#### WHAT TO PRODUCE:
Leaving out all pictures, return the records word for word.

#### DATA SHOWN:
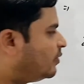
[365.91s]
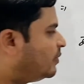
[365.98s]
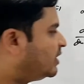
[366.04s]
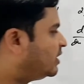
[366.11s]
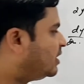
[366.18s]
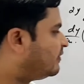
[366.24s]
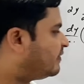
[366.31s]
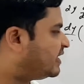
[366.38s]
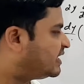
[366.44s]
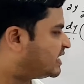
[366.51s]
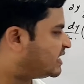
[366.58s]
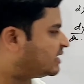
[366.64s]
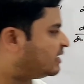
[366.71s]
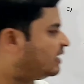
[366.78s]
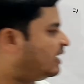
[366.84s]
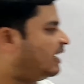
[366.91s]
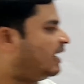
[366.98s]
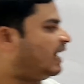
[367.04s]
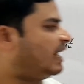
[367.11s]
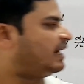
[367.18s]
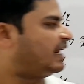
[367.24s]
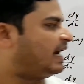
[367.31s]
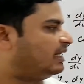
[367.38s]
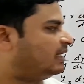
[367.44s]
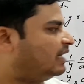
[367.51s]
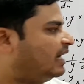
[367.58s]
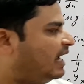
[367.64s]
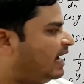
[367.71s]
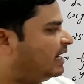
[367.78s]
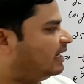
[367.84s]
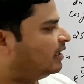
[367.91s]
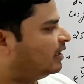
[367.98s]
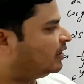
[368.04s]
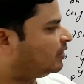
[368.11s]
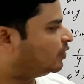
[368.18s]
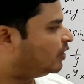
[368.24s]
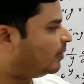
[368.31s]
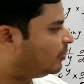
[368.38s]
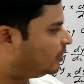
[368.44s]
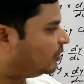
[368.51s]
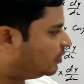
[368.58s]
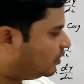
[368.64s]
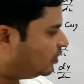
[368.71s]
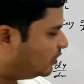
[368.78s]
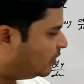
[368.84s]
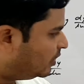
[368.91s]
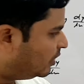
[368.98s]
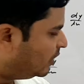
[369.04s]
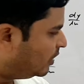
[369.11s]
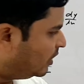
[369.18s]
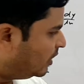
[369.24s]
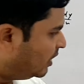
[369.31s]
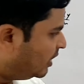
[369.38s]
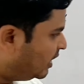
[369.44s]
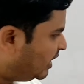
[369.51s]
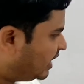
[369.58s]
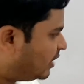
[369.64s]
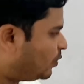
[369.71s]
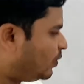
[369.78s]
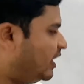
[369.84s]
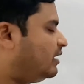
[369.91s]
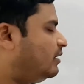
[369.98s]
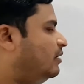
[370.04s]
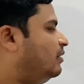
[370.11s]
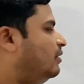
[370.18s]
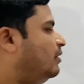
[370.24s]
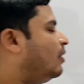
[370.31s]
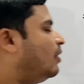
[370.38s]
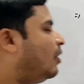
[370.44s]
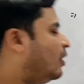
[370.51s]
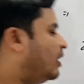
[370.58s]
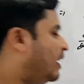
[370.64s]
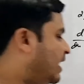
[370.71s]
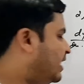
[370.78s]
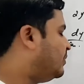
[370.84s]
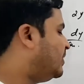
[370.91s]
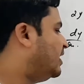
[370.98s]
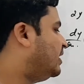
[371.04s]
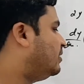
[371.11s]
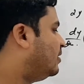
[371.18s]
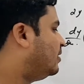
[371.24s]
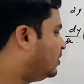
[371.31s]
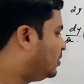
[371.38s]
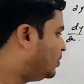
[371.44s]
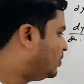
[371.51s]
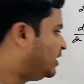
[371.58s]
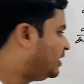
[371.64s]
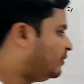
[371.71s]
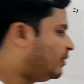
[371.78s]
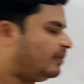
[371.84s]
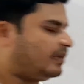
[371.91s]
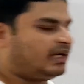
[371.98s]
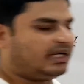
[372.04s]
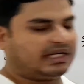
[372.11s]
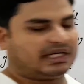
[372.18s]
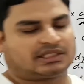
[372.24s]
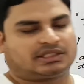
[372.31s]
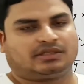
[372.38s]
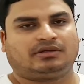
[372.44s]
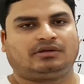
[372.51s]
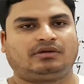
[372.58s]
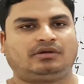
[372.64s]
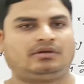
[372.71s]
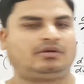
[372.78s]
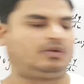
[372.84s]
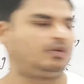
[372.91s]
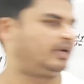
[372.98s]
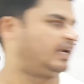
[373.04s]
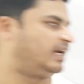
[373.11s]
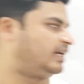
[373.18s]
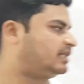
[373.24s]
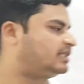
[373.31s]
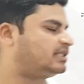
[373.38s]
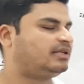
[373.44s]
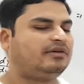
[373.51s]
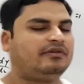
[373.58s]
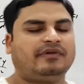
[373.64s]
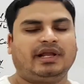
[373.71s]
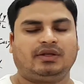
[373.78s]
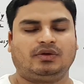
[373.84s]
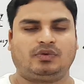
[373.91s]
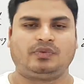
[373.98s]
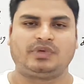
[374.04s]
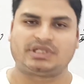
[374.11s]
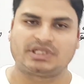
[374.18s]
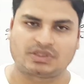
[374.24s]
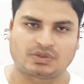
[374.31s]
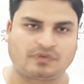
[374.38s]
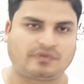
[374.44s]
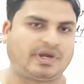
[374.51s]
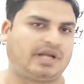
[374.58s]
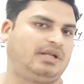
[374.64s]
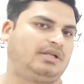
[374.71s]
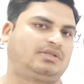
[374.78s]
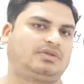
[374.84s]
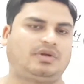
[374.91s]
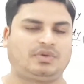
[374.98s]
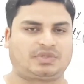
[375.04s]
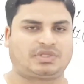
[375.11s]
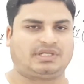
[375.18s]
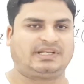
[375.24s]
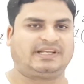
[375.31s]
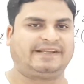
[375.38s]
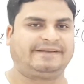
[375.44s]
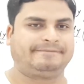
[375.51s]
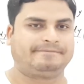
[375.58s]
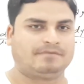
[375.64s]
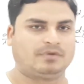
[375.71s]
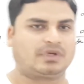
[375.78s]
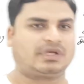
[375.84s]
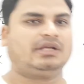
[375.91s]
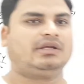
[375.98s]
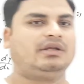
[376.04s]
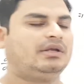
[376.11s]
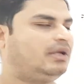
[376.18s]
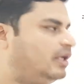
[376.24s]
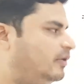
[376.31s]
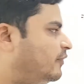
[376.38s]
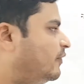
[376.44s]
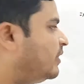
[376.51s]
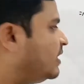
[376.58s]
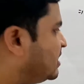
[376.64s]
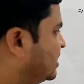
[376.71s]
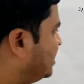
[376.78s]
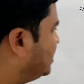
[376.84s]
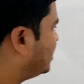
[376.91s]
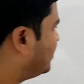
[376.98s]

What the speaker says: the differentiation, and at the end you have to equate or eliminate your dy by dx to get its value, which is your final solution. Okay, if you want to see some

#### RESULT BELOW:
[365.91s]
[365.98s]
[366.04s]
[366.11s]
[366.18s]
[366.24s]
[366.31s]
[366.38s]
[366.44s]
[366.51s]
[366.58s]
[366.64s]
[366.71s]
[366.78s]
[366.84s]
[366.91s]
[366.98s]
[367.04s]
[367.11s]
[367.18s]
[367.24s]
[367.31s]
[367.38s]
[367.44s]
[367.51s]
[367.58s]
[367.64s]
[367.71s]
[367.78s]
[367.84s]
[367.91s]
[367.98s]
[368.04s]
[368.11s]
[368.18s]
[368.24s]
[368.31s]
[368.38s]
[368.44s]
[368.51s]
[368.58s]
[368.64s]
[368.71s]
[368.78s]
[368.84s]
[368.91s]
[368.98s]
[369.04s]
[369.11s]
[369.18s]
[369.24s]
[369.31s]
[369.38s]
[369.44s]
[369.51s]
[369.58s]
[369.64s]
[369.71s]
[369.78s]
[369.84s]
[369.91s]
[369.98s]
[370.04s]
[370.11s]
[370.18s]
[370.24s]
[370.31s]
[370.38s]
[370.44s]
[370.51s]
[370.58s]
[370.64s]
[370.71s]
[370.78s]
[370.84s]
[370.91s]
[370.98s]
[371.04s]
[371.11s]
[371.18s]
[371.24s]
[371.31s]
[371.38s]
[371.44s]
[371.51s]
[371.58s]
[371.64s]
[371.71s]
[371.78s]
[371.84s]
[371.91s]
[371.98s]
[372.04s]
[372.11s]
[372.18s]
[372.24s]
[372.31s]
[372.38s]
[372.44s]
[372.51s]
[372.58s]
[372.64s]
[372.71s]
[372.78s]
[372.84s]
[372.91s]
[372.98s]
[373.04s]
[373.11s]
[373.18s]
[373.24s]
[373.31s]
[373.38s]
[373.44s]
[373.51s]
[373.58s]
[373.64s]
[373.71s]
[373.78s]
[373.84s]
[373.91s]
[373.98s]
[374.04s]
[374.11s]
[374.18s]
[374.24s]
[374.31s]
[374.38s]
[374.44s]
[374.51s]
[374.58s]
[374.64s]
[374.71s]
[374.78s]
[374.84s]
[374.91s]
[374.98s]
[375.04s]
[375.11s]
[375.18s]
[375.24s]
[375.31s]
[375.38s]
[375.44s]
[375.51s]
[375.58s]
[375.64s]
[375.71s]
[375.78s]
[375.84s]
[375.91s]
[375.98s]
[376.04s]
[376.11s]
[376.18s]
[376.24s]
[376.31s]
[376.38s]
[376.44s]
[376.51s]
[376.58s]
[376.64s]
[376.71s]
[376.78s]
[376.84s]
[376.91s]
[376.98s]

What the speaker says: the differentiation, and at the end you have to equate or eliminate your dy by dx to get its value, which is your final solution. Okay, if you want to see some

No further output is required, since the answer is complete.